Günümüzün cemaat liderleri veya butik
alimleri aşırı ve gereksiz şekilde meşrep kavgası vermekteler.
Bu tür kavgaların devlete ve millete
kazandırdığı tek şey: Bezginlik, yıkım ve dağılmak olmuştur.
Osmanlının son zamanlarında merkezi kamuda
Fakılar ile Sofuların itikat kavgaları vardı. Millet, senelerce bu iki kesimi tiyatro gibi izledi. Başka işlere kafa yormayı unuttu. Dış dünyada meydana
gelen gelişmeler, bu çekişmelerin gölgesinde yitti. Ticaret bitti. Sanat buharlaştı. Siyasa çöktü. Osmanlı toprak ve
saygınlık yitirmeye
başladı.
İstanbul fethedilirken, Bizans’taki kiliselerin
yine buna benzer boş tartışmalar yaptığı bilinir.

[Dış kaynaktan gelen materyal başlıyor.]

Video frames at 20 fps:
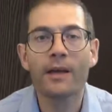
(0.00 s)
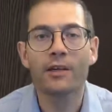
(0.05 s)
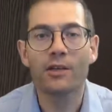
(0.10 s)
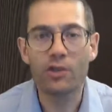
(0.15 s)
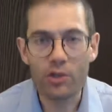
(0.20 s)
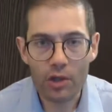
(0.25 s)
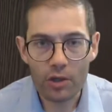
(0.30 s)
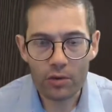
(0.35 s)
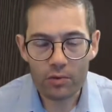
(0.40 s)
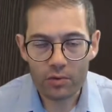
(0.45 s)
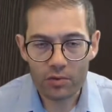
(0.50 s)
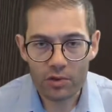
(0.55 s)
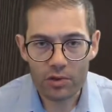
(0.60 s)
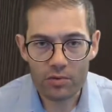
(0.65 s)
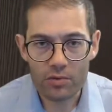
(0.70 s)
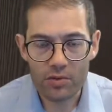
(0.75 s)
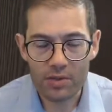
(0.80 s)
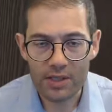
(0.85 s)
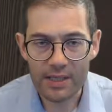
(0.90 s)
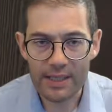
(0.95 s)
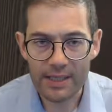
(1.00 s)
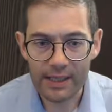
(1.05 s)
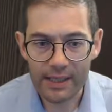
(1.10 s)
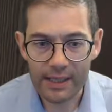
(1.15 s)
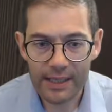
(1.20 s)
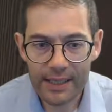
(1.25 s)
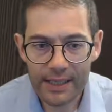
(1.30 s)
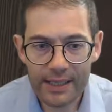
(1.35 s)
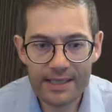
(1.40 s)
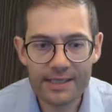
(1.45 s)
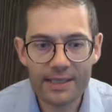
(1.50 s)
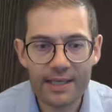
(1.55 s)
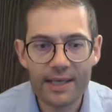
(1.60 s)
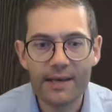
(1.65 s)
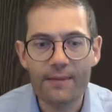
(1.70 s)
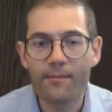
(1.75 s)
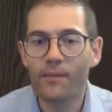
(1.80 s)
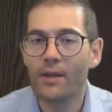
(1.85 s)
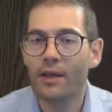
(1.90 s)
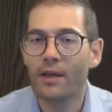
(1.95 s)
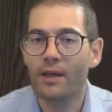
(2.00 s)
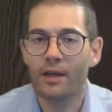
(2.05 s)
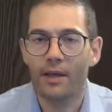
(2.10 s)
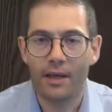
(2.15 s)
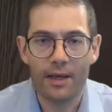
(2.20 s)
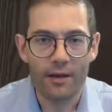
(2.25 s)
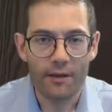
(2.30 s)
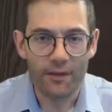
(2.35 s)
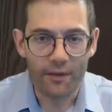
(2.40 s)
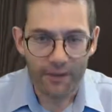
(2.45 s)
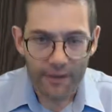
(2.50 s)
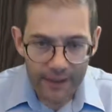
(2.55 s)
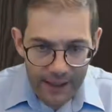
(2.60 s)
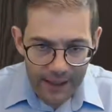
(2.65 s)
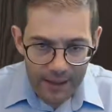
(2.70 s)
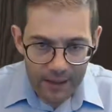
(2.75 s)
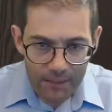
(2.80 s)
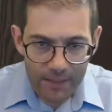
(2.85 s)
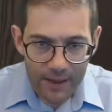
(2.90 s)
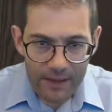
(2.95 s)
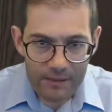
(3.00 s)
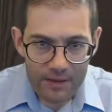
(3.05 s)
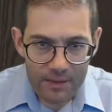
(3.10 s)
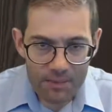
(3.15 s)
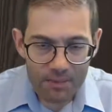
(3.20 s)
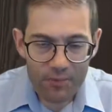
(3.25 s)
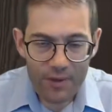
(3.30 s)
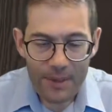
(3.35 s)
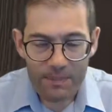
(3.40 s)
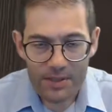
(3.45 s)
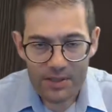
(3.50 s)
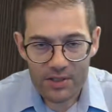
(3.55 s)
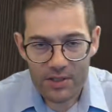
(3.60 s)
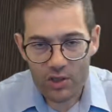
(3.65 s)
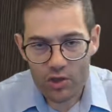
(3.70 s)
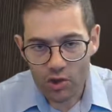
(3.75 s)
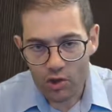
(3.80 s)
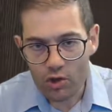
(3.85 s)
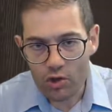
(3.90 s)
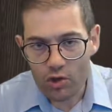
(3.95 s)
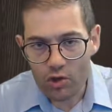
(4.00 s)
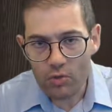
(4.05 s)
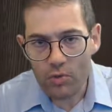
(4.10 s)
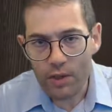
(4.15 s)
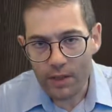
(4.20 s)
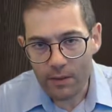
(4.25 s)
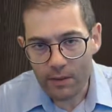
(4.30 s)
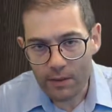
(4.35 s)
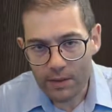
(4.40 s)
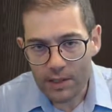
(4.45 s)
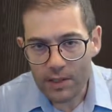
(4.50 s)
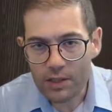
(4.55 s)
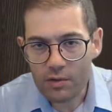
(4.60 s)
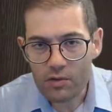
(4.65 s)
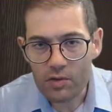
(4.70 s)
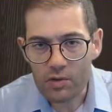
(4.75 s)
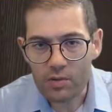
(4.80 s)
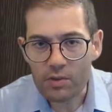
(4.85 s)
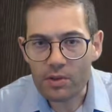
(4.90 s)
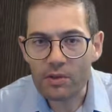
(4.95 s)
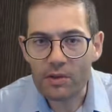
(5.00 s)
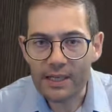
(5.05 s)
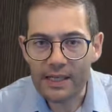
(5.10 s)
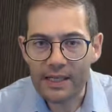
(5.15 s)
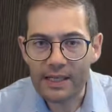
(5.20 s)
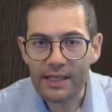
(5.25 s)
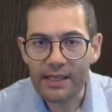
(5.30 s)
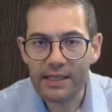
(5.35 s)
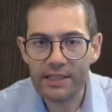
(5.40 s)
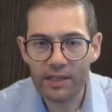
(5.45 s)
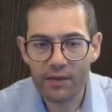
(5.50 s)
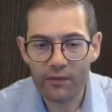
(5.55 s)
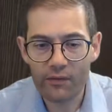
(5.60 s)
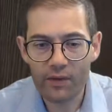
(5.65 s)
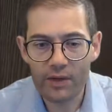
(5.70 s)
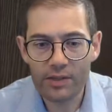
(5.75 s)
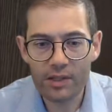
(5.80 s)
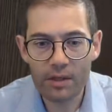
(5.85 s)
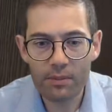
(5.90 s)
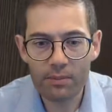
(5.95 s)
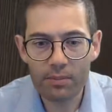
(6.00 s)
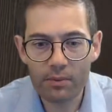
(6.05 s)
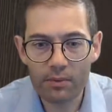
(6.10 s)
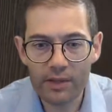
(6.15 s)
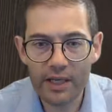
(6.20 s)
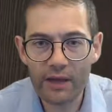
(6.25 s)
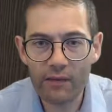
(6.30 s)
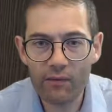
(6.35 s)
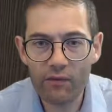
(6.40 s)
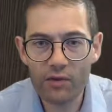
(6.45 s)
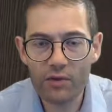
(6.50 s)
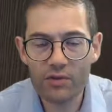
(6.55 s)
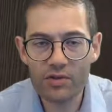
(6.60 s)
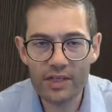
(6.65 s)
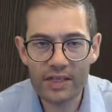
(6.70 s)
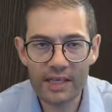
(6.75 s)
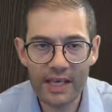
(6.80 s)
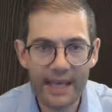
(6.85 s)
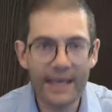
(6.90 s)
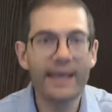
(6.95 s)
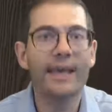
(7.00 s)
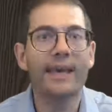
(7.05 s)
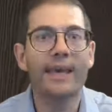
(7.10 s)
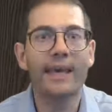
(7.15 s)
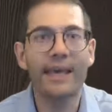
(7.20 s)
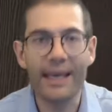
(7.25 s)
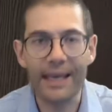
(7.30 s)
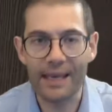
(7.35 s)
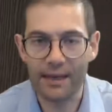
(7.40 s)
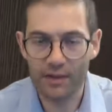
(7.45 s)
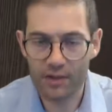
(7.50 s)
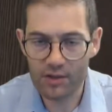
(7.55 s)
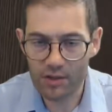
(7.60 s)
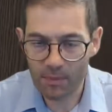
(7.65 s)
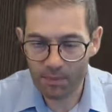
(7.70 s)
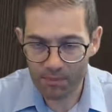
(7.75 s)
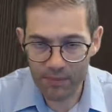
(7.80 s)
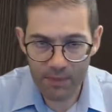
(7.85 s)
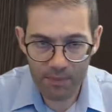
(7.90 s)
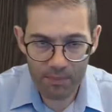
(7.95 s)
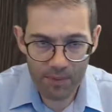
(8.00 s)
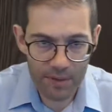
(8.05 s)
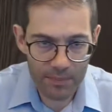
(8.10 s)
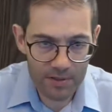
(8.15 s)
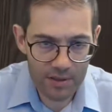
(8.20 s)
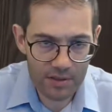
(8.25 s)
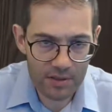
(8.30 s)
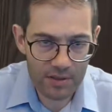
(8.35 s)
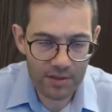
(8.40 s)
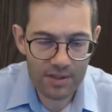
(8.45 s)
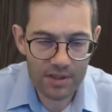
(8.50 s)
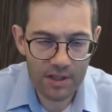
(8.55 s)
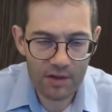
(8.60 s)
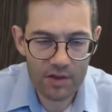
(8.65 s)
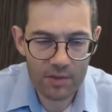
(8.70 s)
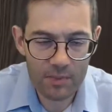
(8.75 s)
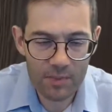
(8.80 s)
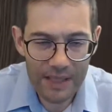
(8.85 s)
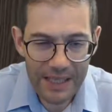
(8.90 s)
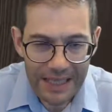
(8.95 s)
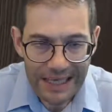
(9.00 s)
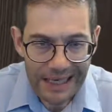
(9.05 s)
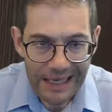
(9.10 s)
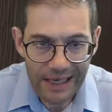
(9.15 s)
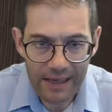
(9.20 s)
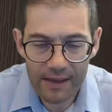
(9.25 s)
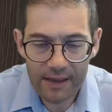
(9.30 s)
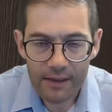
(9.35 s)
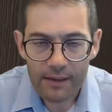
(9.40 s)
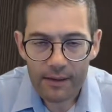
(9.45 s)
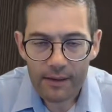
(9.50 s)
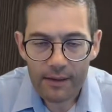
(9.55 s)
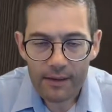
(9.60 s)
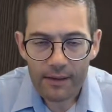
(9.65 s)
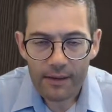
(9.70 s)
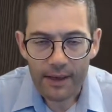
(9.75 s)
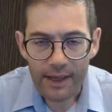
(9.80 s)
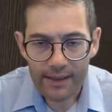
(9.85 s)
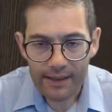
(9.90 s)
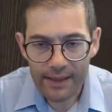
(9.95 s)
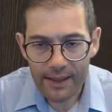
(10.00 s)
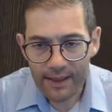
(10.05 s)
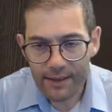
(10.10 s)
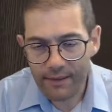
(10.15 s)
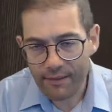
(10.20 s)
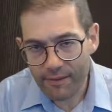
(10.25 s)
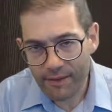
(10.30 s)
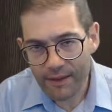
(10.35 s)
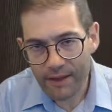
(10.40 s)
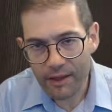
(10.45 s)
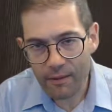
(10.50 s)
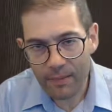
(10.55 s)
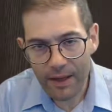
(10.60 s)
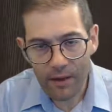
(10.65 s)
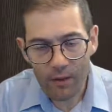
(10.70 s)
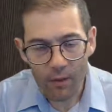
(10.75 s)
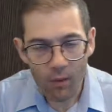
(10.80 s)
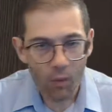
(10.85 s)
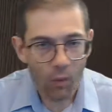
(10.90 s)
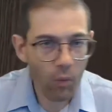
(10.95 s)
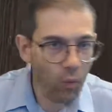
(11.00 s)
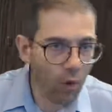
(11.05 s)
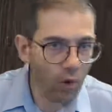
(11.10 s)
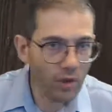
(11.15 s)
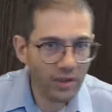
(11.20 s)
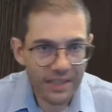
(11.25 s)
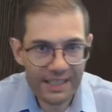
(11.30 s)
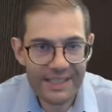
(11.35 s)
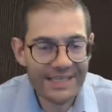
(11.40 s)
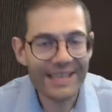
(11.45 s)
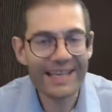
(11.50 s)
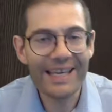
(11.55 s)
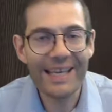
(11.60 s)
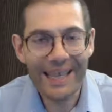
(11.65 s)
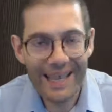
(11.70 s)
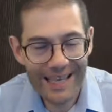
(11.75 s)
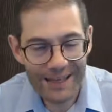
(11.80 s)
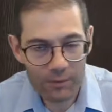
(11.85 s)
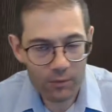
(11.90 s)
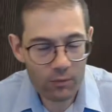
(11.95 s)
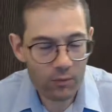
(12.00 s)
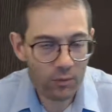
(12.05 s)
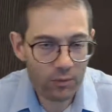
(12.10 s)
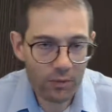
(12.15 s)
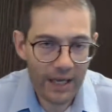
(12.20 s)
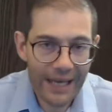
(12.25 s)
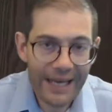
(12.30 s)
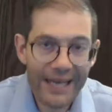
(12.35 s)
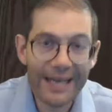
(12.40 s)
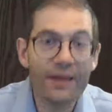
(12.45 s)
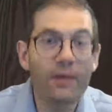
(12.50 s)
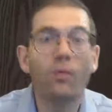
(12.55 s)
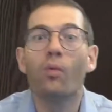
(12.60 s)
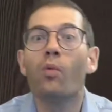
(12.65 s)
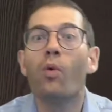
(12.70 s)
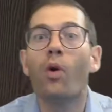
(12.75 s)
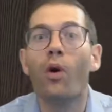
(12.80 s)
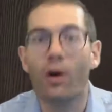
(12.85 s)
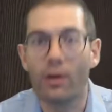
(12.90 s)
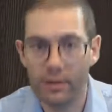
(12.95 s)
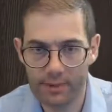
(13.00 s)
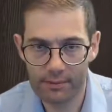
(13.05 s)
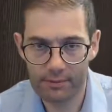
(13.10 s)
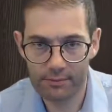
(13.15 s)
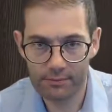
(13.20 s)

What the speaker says: Don't use legalese. Think about the preposition you are going to use with your legalese. So for example, if you say herein, so the preposition is going to be in, and then think about what is in what.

Hakeza Moğollar İslam dünyasını yerle bir
etmeye yeltenirken medeniyet ve bilginin beşiği olmuş Bağdat’taki Beytü’l Hikme’ adlı irfan ve
bilim evinde alimlerin, incir çekirdeğini doldurmayacak tartışmalara
yöneldikleri yazılır. Yani alimlerin ve alim kılıklı insanların bu tür
hareketlere tevessül etmeleri, ülkelerini ve birikimlerini kaybetmekle
sonuçlanmıştır.
Kur’an’da ilim edinenler ve kibre kapılanlar şeklinde adlandırılıyor, bu tür bilginler.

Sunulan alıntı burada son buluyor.